**EXERCISE PROMPT**
Copy out each line below verbatim, skipping any picture.

**Stored data**
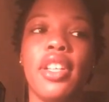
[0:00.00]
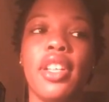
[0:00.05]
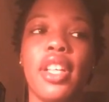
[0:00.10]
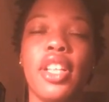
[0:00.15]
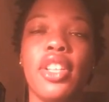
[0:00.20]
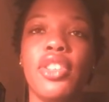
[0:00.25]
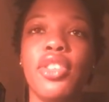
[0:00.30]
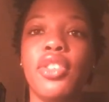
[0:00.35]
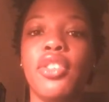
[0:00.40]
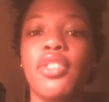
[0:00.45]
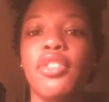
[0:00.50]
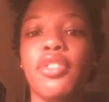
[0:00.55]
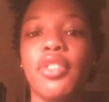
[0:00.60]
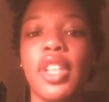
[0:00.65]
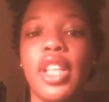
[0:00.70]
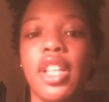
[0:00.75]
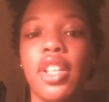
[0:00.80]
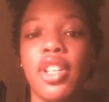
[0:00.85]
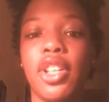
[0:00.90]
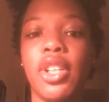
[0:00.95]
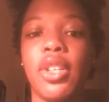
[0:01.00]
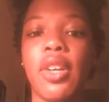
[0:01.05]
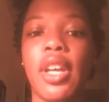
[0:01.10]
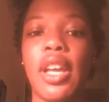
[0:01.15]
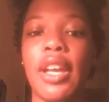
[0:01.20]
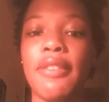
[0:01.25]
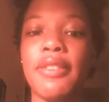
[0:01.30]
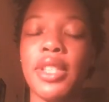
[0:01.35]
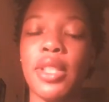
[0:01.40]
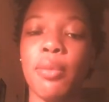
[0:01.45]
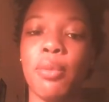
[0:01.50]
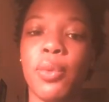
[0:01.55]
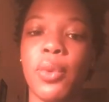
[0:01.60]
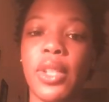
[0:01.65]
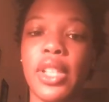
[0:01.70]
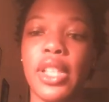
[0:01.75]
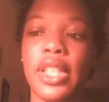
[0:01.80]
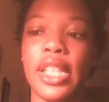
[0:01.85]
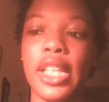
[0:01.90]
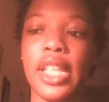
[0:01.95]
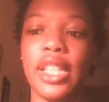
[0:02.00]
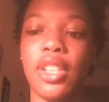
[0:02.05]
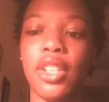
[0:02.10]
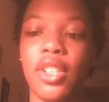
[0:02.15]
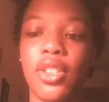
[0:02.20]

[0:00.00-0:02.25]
a new friend or you have someone that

**TASK RESULT**
[0:00.00]
[0:00.05]
[0:00.10]
[0:00.15]
[0:00.20]
[0:00.25]
[0:00.30]
[0:00.35]
[0:00.40]
[0:00.45]
[0:00.50]
[0:00.55]
[0:00.60]
[0:00.65]
[0:00.70]
[0:00.75]
[0:00.80]
[0:00.85]
[0:00.90]
[0:00.95]
[0:01.00]
[0:01.05]
[0:01.10]
[0:01.15]
[0:01.20]
[0:01.25]
[0:01.30]
[0:01.35]
[0:01.40]
[0:01.45]
[0:01.50]
[0:01.55]
[0:01.60]
[0:01.65]
[0:01.70]
[0:01.75]
[0:01.80]
[0:01.85]
[0:01.90]
[0:01.95]
[0:02.00]
[0:02.05]
[0:02.10]
[0:02.15]
[0:02.20]

[0:00.00-0:02.25]
a new friend or you have someone that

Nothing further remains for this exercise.